Tarekat-tarekat regular melakukan upaya-upaya pertama mereka untuk reformasi pada abad ke-14. 'Bulla Benediktin' tahun 1336 membarui tarekat Benediktin dan Sistersien. Pada tahun 1523, Pertapa-Pertapa Kamaldolesi dari Monte Corona (Er. Cam.) diakui sebagai suatu kongregasi tersendiri para rahib. Pada tahun 1435, Santo Fransiskus dari Paola mendirikan Para Pertapa Miskin dari Santo Fransiskus dari Assisi, yang kemudian menjadi Frater-Frater Minimi (O.M.). Pada tahun 1526, Matteo da Bascio mengusulkan pembaruan aturan hidup Fransiskan kepada kemurnian asalinya sehingga melahirkan tarekat Kapusin (O.F.M.Cap.), yang memperoleh pengakuan dari paus pada tahun 1619.[6] Tarekat atau ordo ini dikenal baik oleh kaum awam dan memainkan peranan penting dalam pewartaan publik. Untuk menanggapi kebutuhan-kebutuhan baru akan evangelisasi, kaum klerus membentuk kongregasi-kongregasi religius, mengikrarkan kaul-kaul khusus tetapi tanpa kewajiban untuk membantu dalam suatu pelayanan religius di biara. Klerus regular ini mengajar, melakukan pewartaan, dan menerima pengakuan, namun berada di bawah wewenang seorang uskup secara langsung serta tidak terkait dengan wilayah atau paroki tertentu layaknya seorang vikaris ataupun kanonik.[6]

Di Italia, kongregasi pertama klerus regular adalah Teatin (C.R.), yang dibentuk pada tahun 1524 oleh Kayetanus dan Kardinal Carafa.

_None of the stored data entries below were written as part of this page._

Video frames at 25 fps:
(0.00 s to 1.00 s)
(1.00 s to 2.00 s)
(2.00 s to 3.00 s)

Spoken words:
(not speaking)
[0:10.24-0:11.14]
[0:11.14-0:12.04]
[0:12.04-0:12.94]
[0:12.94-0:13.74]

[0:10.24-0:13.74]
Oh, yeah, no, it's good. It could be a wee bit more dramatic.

Pendirian itu diikuti dengan pendirian Imam-Imam Somaski (C.R.S.) pada tahun 1528, Barnabit pada tahun 1530, Ursulin (O.S.U.) pada tahun 1535, Yesuit (S.J.) yang diakui secara kanonis pada tahun 1540, Klerus Regular dari Bunda Allah dari Lucca (O.M.D.) pada tahun 1583, Kamilian (M.I.) pada tahun 1584, Imam-Imam Adorno (C.R.M.) pada tahun 1588, dan Piaris (S. P.) pada tahun 1621. Pada tahun 1524,[butuh klarifikasi] sejumlah imam di kota Roma mulai menjalani kehidupan dalam suatu komunitas yang berpusat pada Filipus Neri. Mereka melembagakan diri sebagai Oratorian (C.O.) dan mendapat pengakuan kepausan sebagai suatu kongregasi pada tahun 1575. Mereka memanfaatkan musik dan nyanyian untuk menarik perhatian umat.[7]

Konsili Trento

 
Penggambaran salah satu sesi Konsili Trento.

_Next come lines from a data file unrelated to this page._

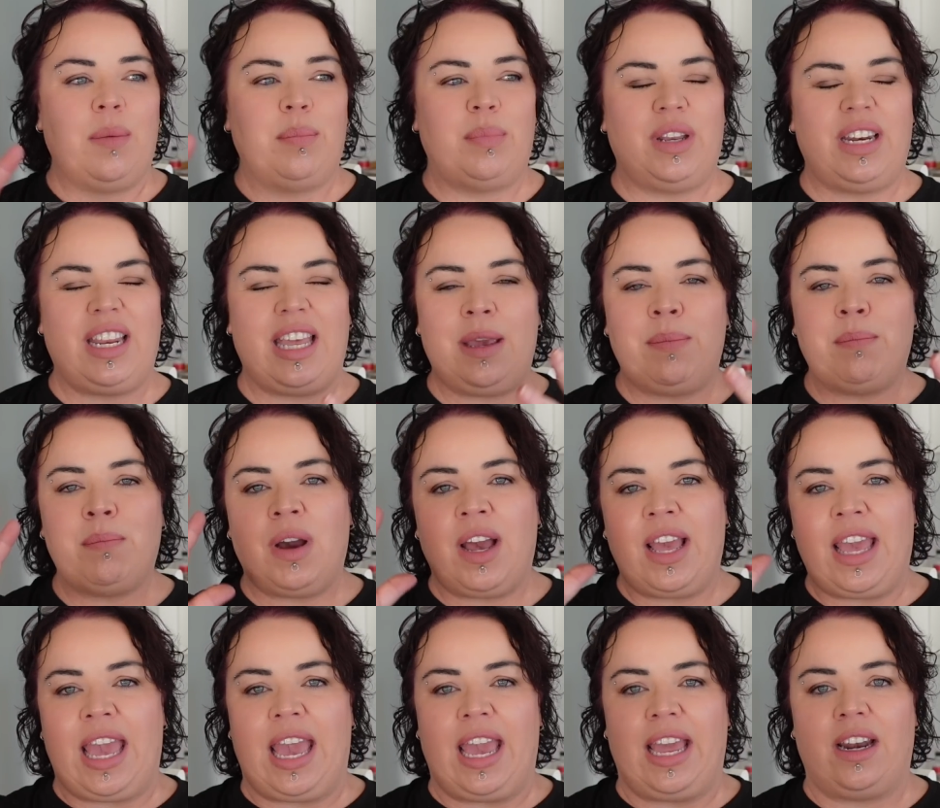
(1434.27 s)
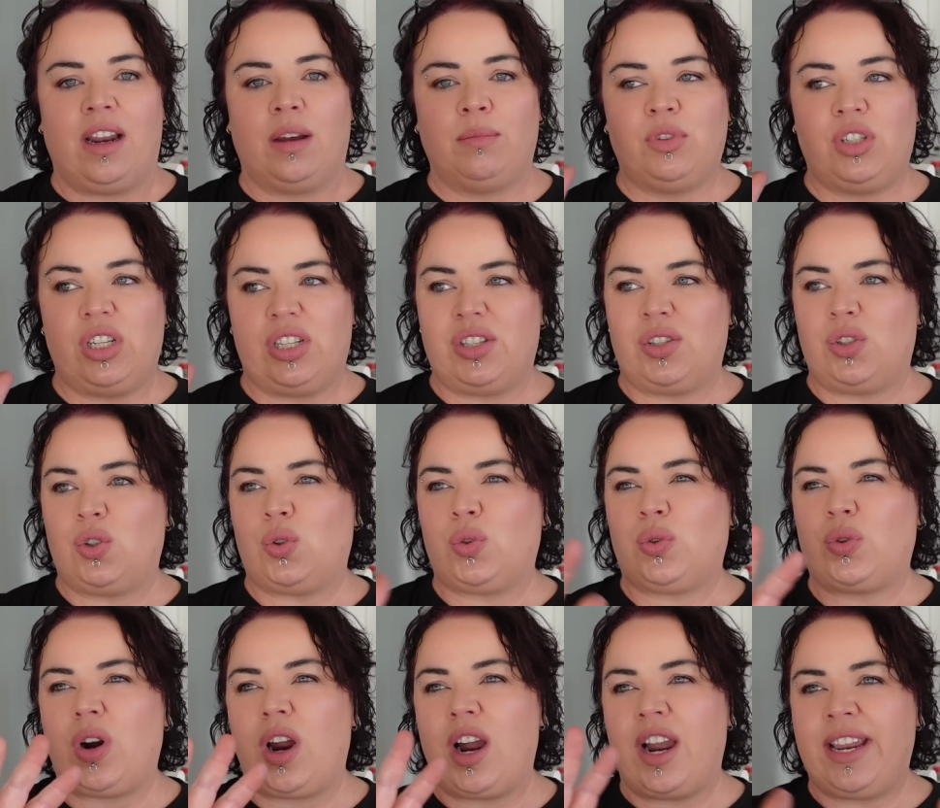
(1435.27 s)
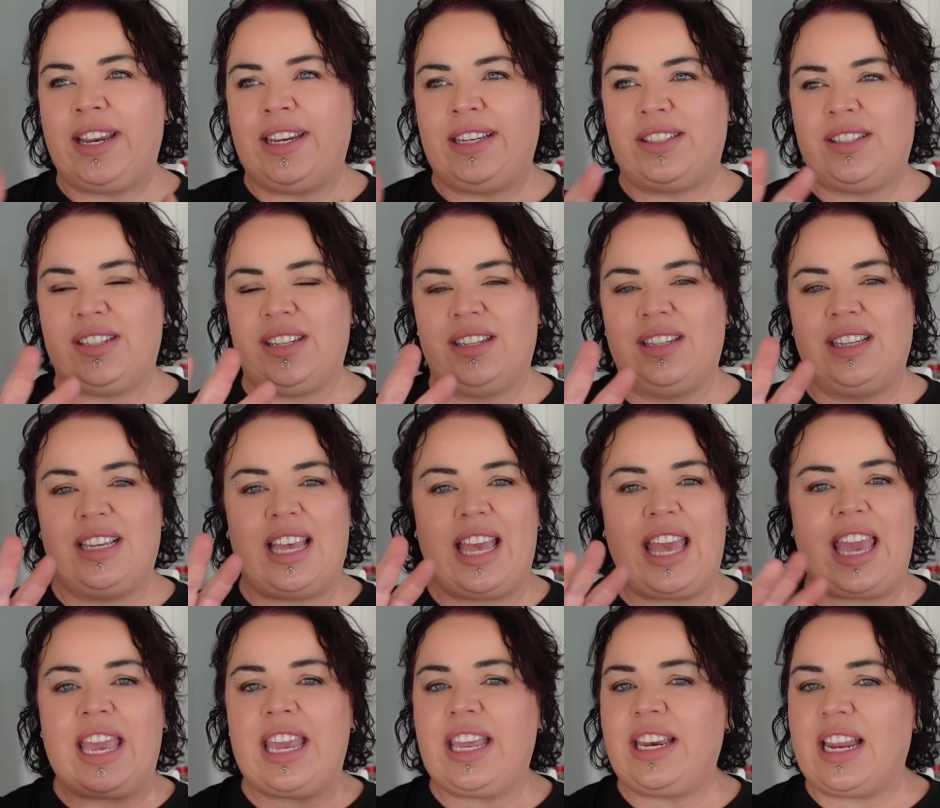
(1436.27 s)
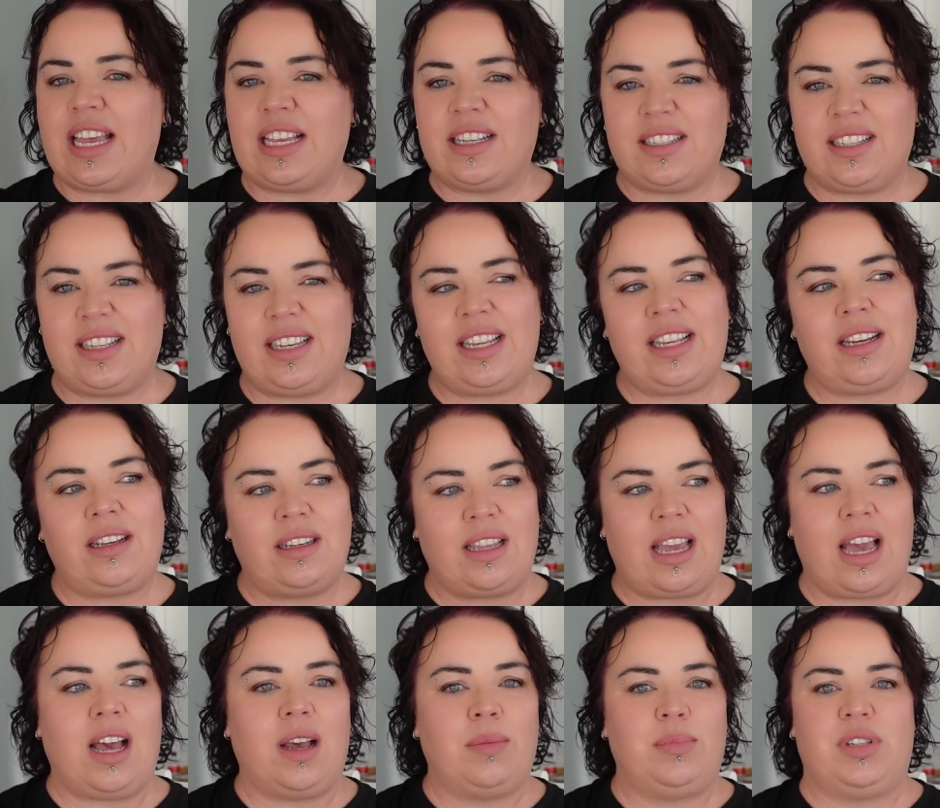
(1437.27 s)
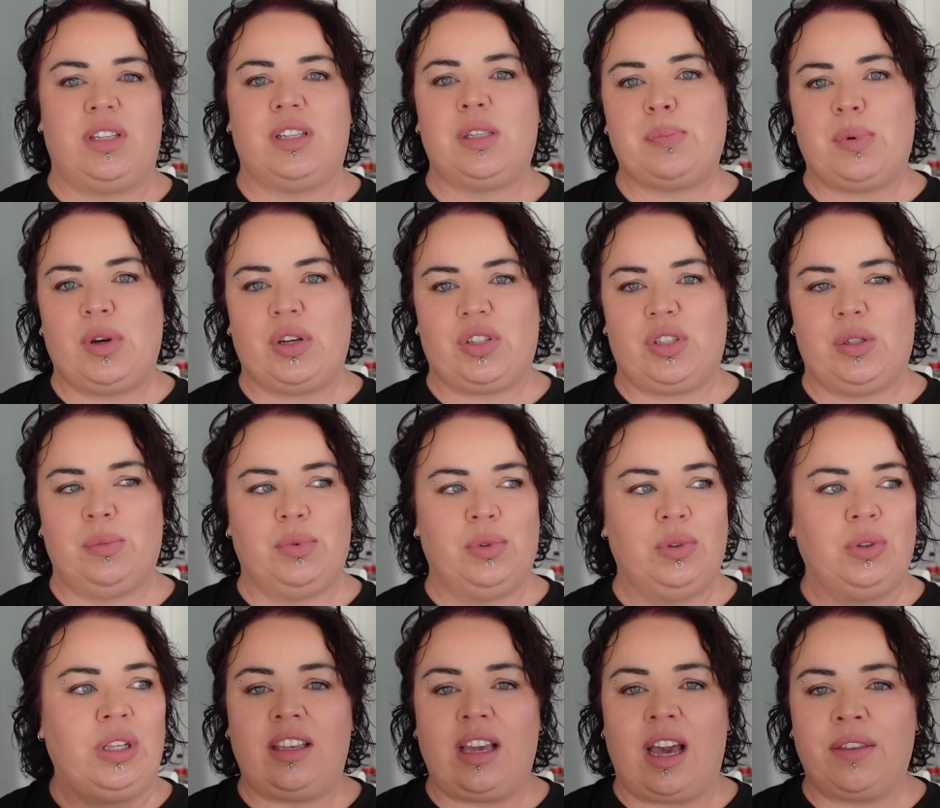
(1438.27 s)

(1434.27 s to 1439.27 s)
But in my head, I'm just trying to eat as little carbs as possible.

Paus Paulus III (1534–1549) dianggap sebagai paus Kontra-Reformasi yang pertama,[2] dan ia juga memprakarsai Konsili Trento (Konsili Trente, 1545–1563), suatu komisi para kardinal yang ditugaskan untuk melakukan reformasi institusional, membahas isu-isu kontroversial seperti para uskup dan imam yang korup, indulgensi, serta penyalahgunaan finansial lainnya.

Konsili menegakkan struktur dasar dari Gereja Abad Pertengahan, sistem sakramental, tarekat-tarekat religius, dan doktrinnya. Konsili menolak segala kompromi dengan pihak Protestan, menegaskan kembali prinsip-prinsip dasar dari iman Katolik. Konsili menegakkan dogma keselamatan yang dianugerahkan oleh rahmat melalui iman dan perbuatan-perbuatan dari iman tersebut (bukan iman semata, sebagaimana yang ditekankan oleh pihak Protestan) karena "iman tanpa perbuatan-perbuatan adalah mati", seperti yang termaktub dalam Yakobus 2:22-26.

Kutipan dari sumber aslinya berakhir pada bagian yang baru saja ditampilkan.